DATA TO EXAMINE
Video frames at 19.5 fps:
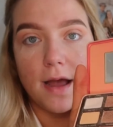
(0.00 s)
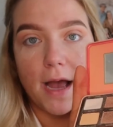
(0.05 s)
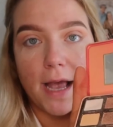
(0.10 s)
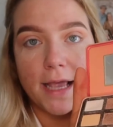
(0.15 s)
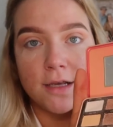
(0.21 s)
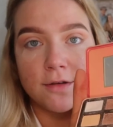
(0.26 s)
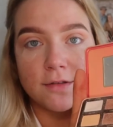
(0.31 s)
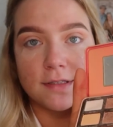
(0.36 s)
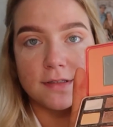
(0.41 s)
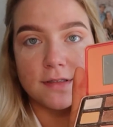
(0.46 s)
I
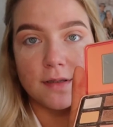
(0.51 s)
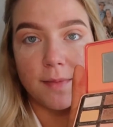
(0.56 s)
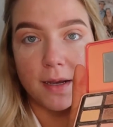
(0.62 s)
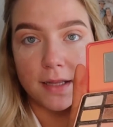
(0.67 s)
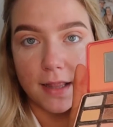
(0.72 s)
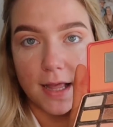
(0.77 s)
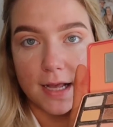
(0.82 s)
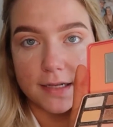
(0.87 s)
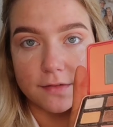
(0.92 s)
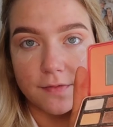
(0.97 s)
used this in my
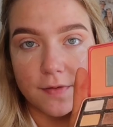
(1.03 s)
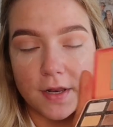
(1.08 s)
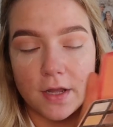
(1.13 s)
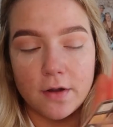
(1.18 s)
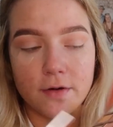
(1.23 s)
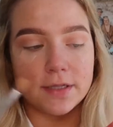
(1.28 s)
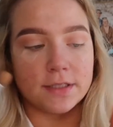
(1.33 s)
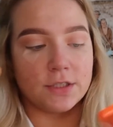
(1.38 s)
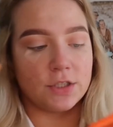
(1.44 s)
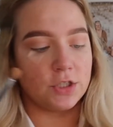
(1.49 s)
last
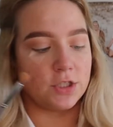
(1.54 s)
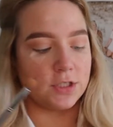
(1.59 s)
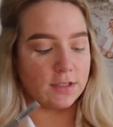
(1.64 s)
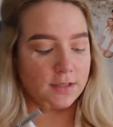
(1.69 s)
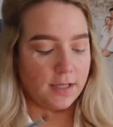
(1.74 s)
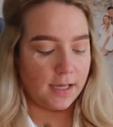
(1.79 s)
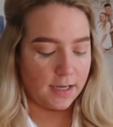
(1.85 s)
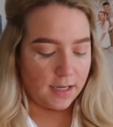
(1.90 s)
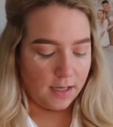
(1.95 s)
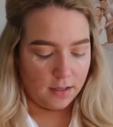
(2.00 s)
video. It's
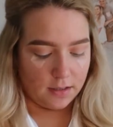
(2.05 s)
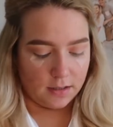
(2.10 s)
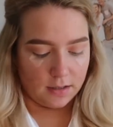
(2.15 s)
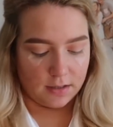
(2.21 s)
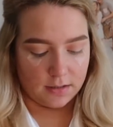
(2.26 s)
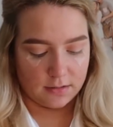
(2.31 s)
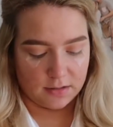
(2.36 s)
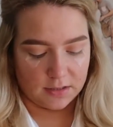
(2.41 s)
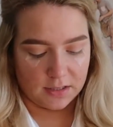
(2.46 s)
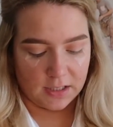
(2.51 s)
just like
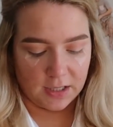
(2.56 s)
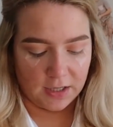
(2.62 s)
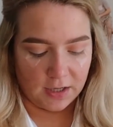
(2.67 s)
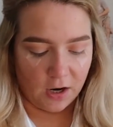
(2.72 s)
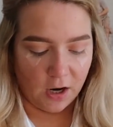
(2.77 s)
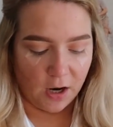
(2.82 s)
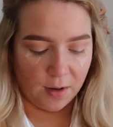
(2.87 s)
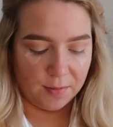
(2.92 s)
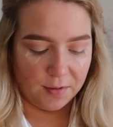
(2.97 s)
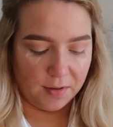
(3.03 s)
a
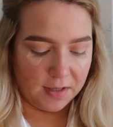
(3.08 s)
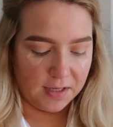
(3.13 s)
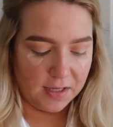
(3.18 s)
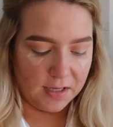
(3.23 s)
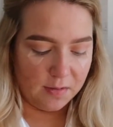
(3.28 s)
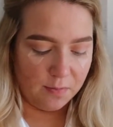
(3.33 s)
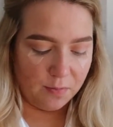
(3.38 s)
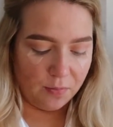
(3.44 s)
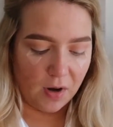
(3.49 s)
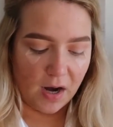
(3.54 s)

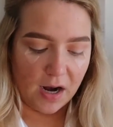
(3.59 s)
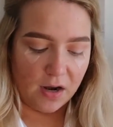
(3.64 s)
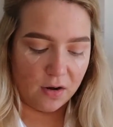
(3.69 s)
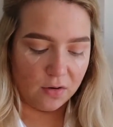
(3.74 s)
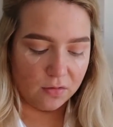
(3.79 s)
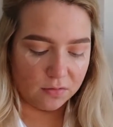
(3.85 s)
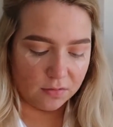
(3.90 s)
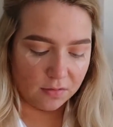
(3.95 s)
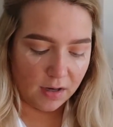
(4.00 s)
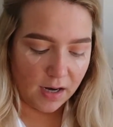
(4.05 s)
caramely
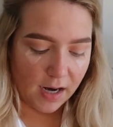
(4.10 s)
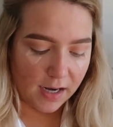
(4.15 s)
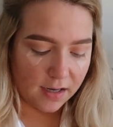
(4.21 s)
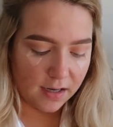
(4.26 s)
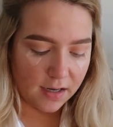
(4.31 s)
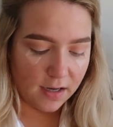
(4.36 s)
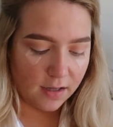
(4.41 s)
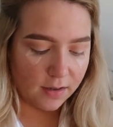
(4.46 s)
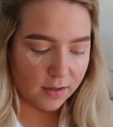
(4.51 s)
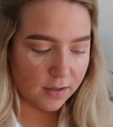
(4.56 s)
brown kind
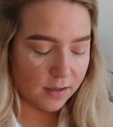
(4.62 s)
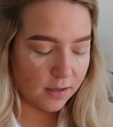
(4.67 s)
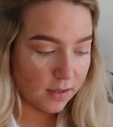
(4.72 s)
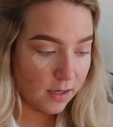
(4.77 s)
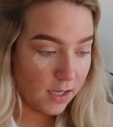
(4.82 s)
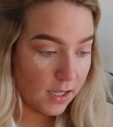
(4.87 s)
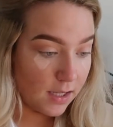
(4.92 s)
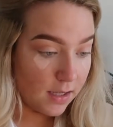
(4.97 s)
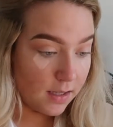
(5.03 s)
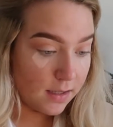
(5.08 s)
of
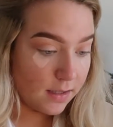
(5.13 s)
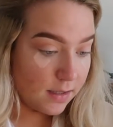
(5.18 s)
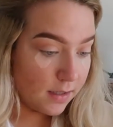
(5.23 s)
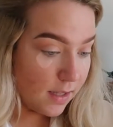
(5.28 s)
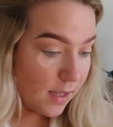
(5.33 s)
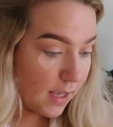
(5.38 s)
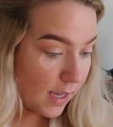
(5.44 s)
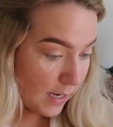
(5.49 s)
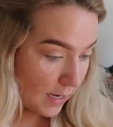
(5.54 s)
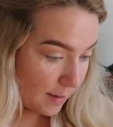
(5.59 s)
color,
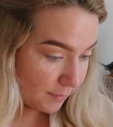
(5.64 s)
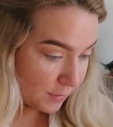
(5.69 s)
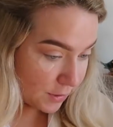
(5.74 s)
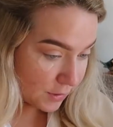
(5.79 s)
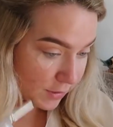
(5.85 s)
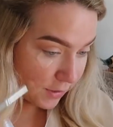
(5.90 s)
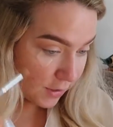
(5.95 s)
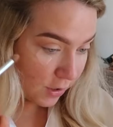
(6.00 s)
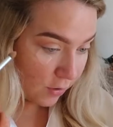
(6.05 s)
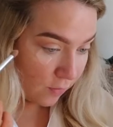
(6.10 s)
and I'm
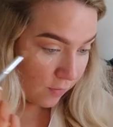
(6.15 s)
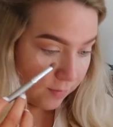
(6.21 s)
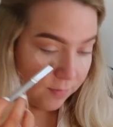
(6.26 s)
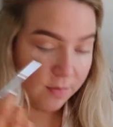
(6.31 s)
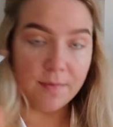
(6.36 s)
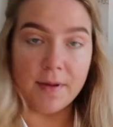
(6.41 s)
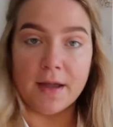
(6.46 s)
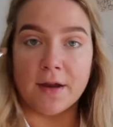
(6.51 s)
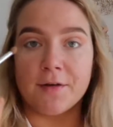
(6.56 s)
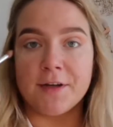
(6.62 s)
just gonna go in
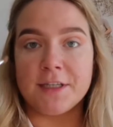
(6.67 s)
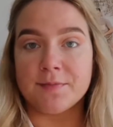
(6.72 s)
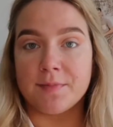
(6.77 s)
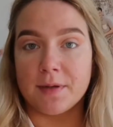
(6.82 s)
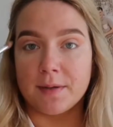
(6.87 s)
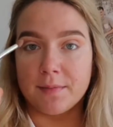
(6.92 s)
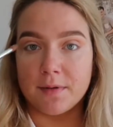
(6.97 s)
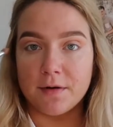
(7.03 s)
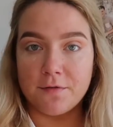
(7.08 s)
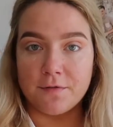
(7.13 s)
with my crease,
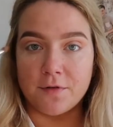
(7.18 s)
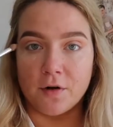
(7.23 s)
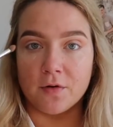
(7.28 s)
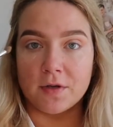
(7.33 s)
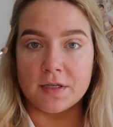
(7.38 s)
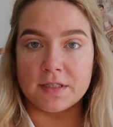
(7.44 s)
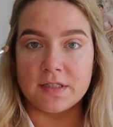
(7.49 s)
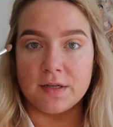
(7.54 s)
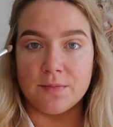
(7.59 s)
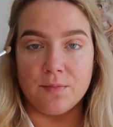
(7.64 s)
but I'm gonna
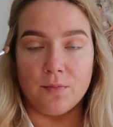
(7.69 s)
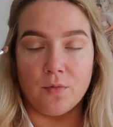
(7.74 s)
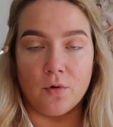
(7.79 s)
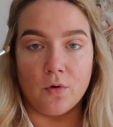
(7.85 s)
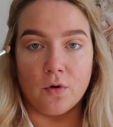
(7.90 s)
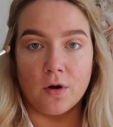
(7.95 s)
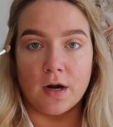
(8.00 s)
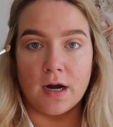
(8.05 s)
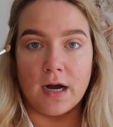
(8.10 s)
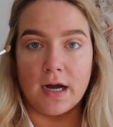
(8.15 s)
focus it
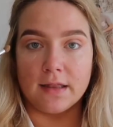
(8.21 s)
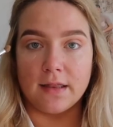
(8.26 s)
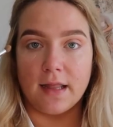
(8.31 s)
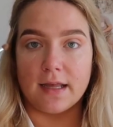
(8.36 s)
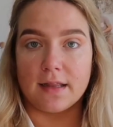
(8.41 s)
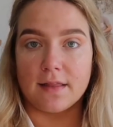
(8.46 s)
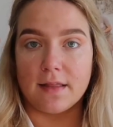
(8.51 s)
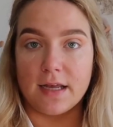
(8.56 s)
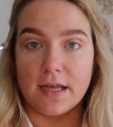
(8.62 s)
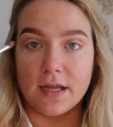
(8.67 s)
more on
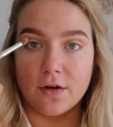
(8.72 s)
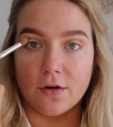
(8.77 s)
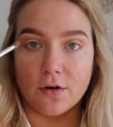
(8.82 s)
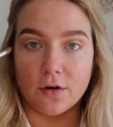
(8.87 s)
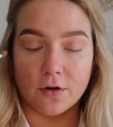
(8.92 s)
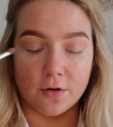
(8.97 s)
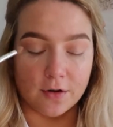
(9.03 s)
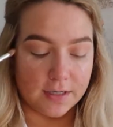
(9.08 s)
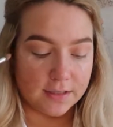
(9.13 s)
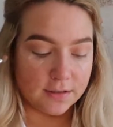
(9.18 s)
like the
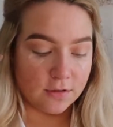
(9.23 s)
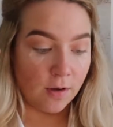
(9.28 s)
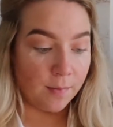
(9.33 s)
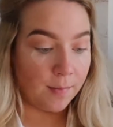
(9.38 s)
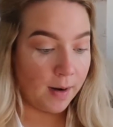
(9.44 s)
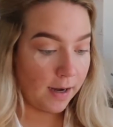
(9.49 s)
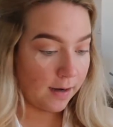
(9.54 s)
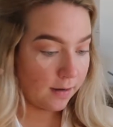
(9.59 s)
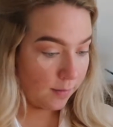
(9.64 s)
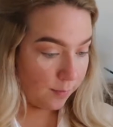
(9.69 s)
inner crease, so I'm
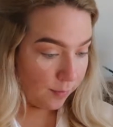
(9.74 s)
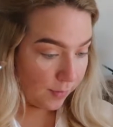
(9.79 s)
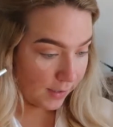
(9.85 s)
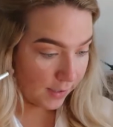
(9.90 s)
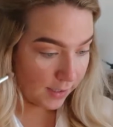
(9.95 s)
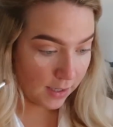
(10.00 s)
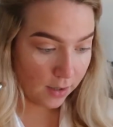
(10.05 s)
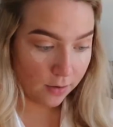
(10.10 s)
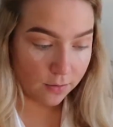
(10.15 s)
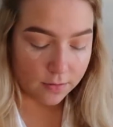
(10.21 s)
not gonna
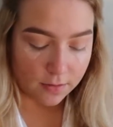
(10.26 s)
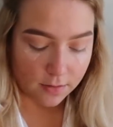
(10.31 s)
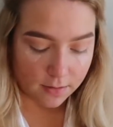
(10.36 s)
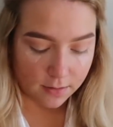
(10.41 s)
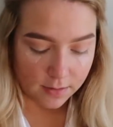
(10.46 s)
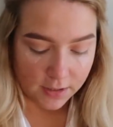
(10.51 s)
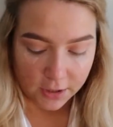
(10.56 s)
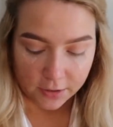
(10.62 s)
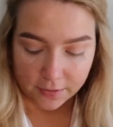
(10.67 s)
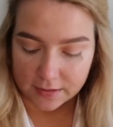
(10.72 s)
bring it out
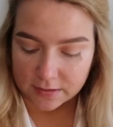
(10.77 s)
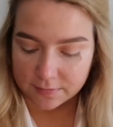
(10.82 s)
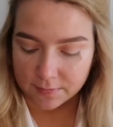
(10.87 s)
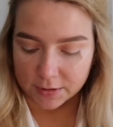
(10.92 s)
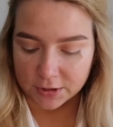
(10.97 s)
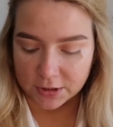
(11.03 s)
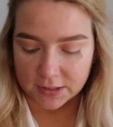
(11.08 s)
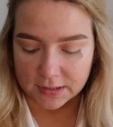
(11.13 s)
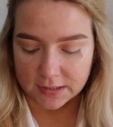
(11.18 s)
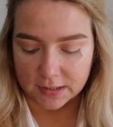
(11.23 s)
nearly as
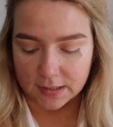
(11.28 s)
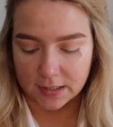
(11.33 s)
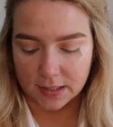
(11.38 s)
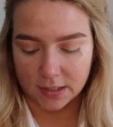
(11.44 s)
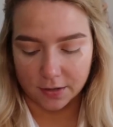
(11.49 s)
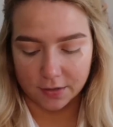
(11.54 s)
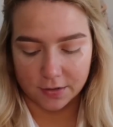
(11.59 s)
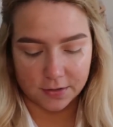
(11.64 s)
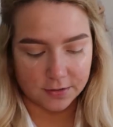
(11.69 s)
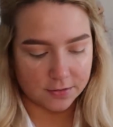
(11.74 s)
much as I did
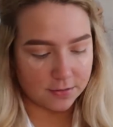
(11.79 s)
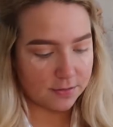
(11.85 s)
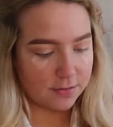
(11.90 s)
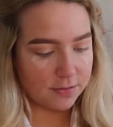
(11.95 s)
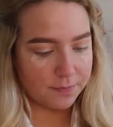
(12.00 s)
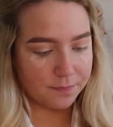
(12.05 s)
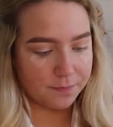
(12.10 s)
the others.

TASK PROMPT
The entries above need an exact copy without their pictures.

RESPONSE TO THIS TASK
Video frames at 19.5 fps:
(0.00 s)
(0.05 s)
(0.10 s)
(0.15 s)
(0.21 s)
(0.26 s)
(0.31 s)
(0.36 s)
(0.41 s)
(0.46 s)
I
(0.51 s)
(0.56 s)
(0.62 s)
(0.67 s)
(0.72 s)
(0.77 s)
(0.82 s)
(0.87 s)
(0.92 s)
(0.97 s)
used this in my
(1.03 s)
(1.08 s)
(1.13 s)
(1.18 s)
(1.23 s)
(1.28 s)
(1.33 s)
(1.38 s)
(1.44 s)
(1.49 s)
last
(1.54 s)
(1.59 s)
(1.64 s)
(1.69 s)
(1.74 s)
(1.79 s)
(1.85 s)
(1.90 s)
(1.95 s)
(2.00 s)
video. It's
(2.05 s)
(2.10 s)
(2.15 s)
(2.21 s)
(2.26 s)
(2.31 s)
(2.36 s)
(2.41 s)
(2.46 s)
(2.51 s)
just like
(2.56 s)
(2.62 s)
(2.67 s)
(2.72 s)
(2.77 s)
(2.82 s)
(2.87 s)
(2.92 s)
(2.97 s)
(3.03 s)
a
(3.08 s)
(3.13 s)
(3.18 s)
(3.23 s)
(3.28 s)
(3.33 s)
(3.38 s)
(3.44 s)
(3.49 s)
(3.54 s)

(3.59 s)
(3.64 s)
(3.69 s)
(3.74 s)
(3.79 s)
(3.85 s)
(3.90 s)
(3.95 s)
(4.00 s)
(4.05 s)
caramely
(4.10 s)
(4.15 s)
(4.21 s)
(4.26 s)
(4.31 s)
(4.36 s)
(4.41 s)
(4.46 s)
(4.51 s)
(4.56 s)
brown kind
(4.62 s)
(4.67 s)
(4.72 s)
(4.77 s)
(4.82 s)
(4.87 s)
(4.92 s)
(4.97 s)
(5.03 s)
(5.08 s)
of
(5.13 s)
(5.18 s)
(5.23 s)
(5.28 s)
(5.33 s)
(5.38 s)
(5.44 s)
(5.49 s)
(5.54 s)
(5.59 s)
color,
(5.64 s)
(5.69 s)
(5.74 s)
(5.79 s)
(5.85 s)
(5.90 s)
(5.95 s)
(6.00 s)
(6.05 s)
(6.10 s)
and I'm
(6.15 s)
(6.21 s)
(6.26 s)
(6.31 s)
(6.36 s)
(6.41 s)
(6.46 s)
(6.51 s)
(6.56 s)
(6.62 s)
just gonna go in
(6.67 s)
(6.72 s)
(6.77 s)
(6.82 s)
(6.87 s)
(6.92 s)
(6.97 s)
(7.03 s)
(7.08 s)
(7.13 s)
with my crease,
(7.18 s)
(7.23 s)
(7.28 s)
(7.33 s)
(7.38 s)
(7.44 s)
(7.49 s)
(7.54 s)
(7.59 s)
(7.64 s)
but I'm gonna
(7.69 s)
(7.74 s)
(7.79 s)
(7.85 s)
(7.90 s)
(7.95 s)
(8.00 s)
(8.05 s)
(8.10 s)
(8.15 s)
focus it
(8.21 s)
(8.26 s)
(8.31 s)
(8.36 s)
(8.41 s)
(8.46 s)
(8.51 s)
(8.56 s)
(8.62 s)
(8.67 s)
more on
(8.72 s)
(8.77 s)
(8.82 s)
(8.87 s)
(8.92 s)
(8.97 s)
(9.03 s)
(9.08 s)
(9.13 s)
(9.18 s)
like the
(9.23 s)
(9.28 s)
(9.33 s)
(9.38 s)
(9.44 s)
(9.49 s)
(9.54 s)
(9.59 s)
(9.64 s)
(9.69 s)
inner crease, so I'm
(9.74 s)
(9.79 s)
(9.85 s)
(9.90 s)
(9.95 s)
(10.00 s)
(10.05 s)
(10.10 s)
(10.15 s)
(10.21 s)
not gonna
(10.26 s)
(10.31 s)
(10.36 s)
(10.41 s)
(10.46 s)
(10.51 s)
(10.56 s)
(10.62 s)
(10.67 s)
(10.72 s)
bring it out
(10.77 s)
(10.82 s)
(10.87 s)
(10.92 s)
(10.97 s)
(11.03 s)
(11.08 s)
(11.13 s)
(11.18 s)
(11.23 s)
nearly as
(11.28 s)
(11.33 s)
(11.38 s)
(11.44 s)
(11.49 s)
(11.54 s)
(11.59 s)
(11.64 s)
(11.69 s)
(11.74 s)
much as I did
(11.79 s)
(11.85 s)
(11.90 s)
(11.95 s)
(12.00 s)
(12.05 s)
(12.10 s)
the others.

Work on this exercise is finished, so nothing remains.